Die Wellenfeldsynthese als eine Art «akustische Holografie» konstruiert das Schallfeld so, wie es sich um eine reale Schallquelle herum ausbilden würde. Basierend auf der Erkenntnis des niederländischen Mathematikers und Physikers Christiaan Huygens (1629–1695), dass sich jede Wellenfront aus Elementarwellen konstruieren lässt, hat Prof. J. A. Berkout an der TU Delft Ende der 1980er-Jahre die Wellenfeldsynthese und ein dazugehöriges elektroakustisches Wiedergabesystem entwickelt (Abb. 05). Bei dieser Technologie ist die räumliche Ortung virtueller Schallquellen nicht mehr positionsabhängig. Man kann somit um eine virtuelle Schallquelle im Raum herumgehen, ohne dass sich deren gehörte Position verändert.

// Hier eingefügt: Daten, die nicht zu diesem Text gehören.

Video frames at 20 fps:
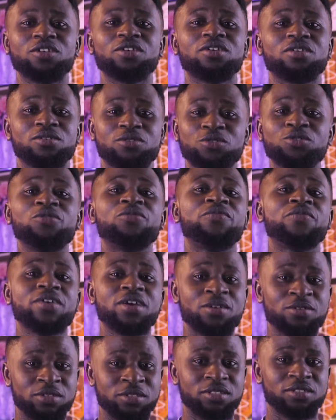You
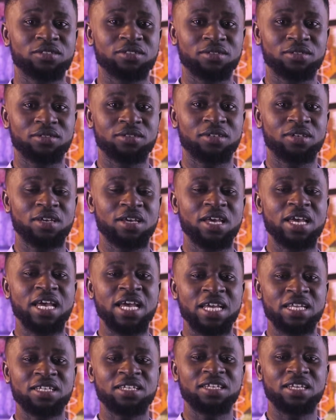failed,
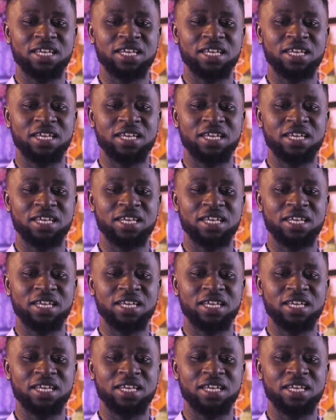and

Der Nachteil der Wellenfeldsynthese ist die grosse Anzahl der benötigten Lautsprecher. Die «akustische Holografie» erfordert ein kontinuierliches Array von nah beieinander liegenden Lautsprechern. Forscher und Ingenieure entwickeln gegenwärtig Alternativen zur Wellenfeldsynthese. Dabei soll mithilfe komplexer digitaler Signalbearbeitungsalgorithmen und mit relativ wenigen Lautsprechern ein möglichst von der Hörposition unabhängiges räumliches Schallfeld erzeugt werden.[2] Neben den kommerziellen Anwendungen ist die Erzeugung von Raumklang mit elektroakustischen Mitteln ein zentrales Thema in der elektroakustischen Musik und in der Klangkunst. Schon vor Xenakis (vgl. TEC21 20/2012 «Reflexion und Stimmung») haben sich einzelne Komponisten dieses Themas angenommen – das Interesse daran ist auch heute ungebrochen.[3] Oft ergeben sich daraus interessante Synergien zwischen Kunst und Industrie.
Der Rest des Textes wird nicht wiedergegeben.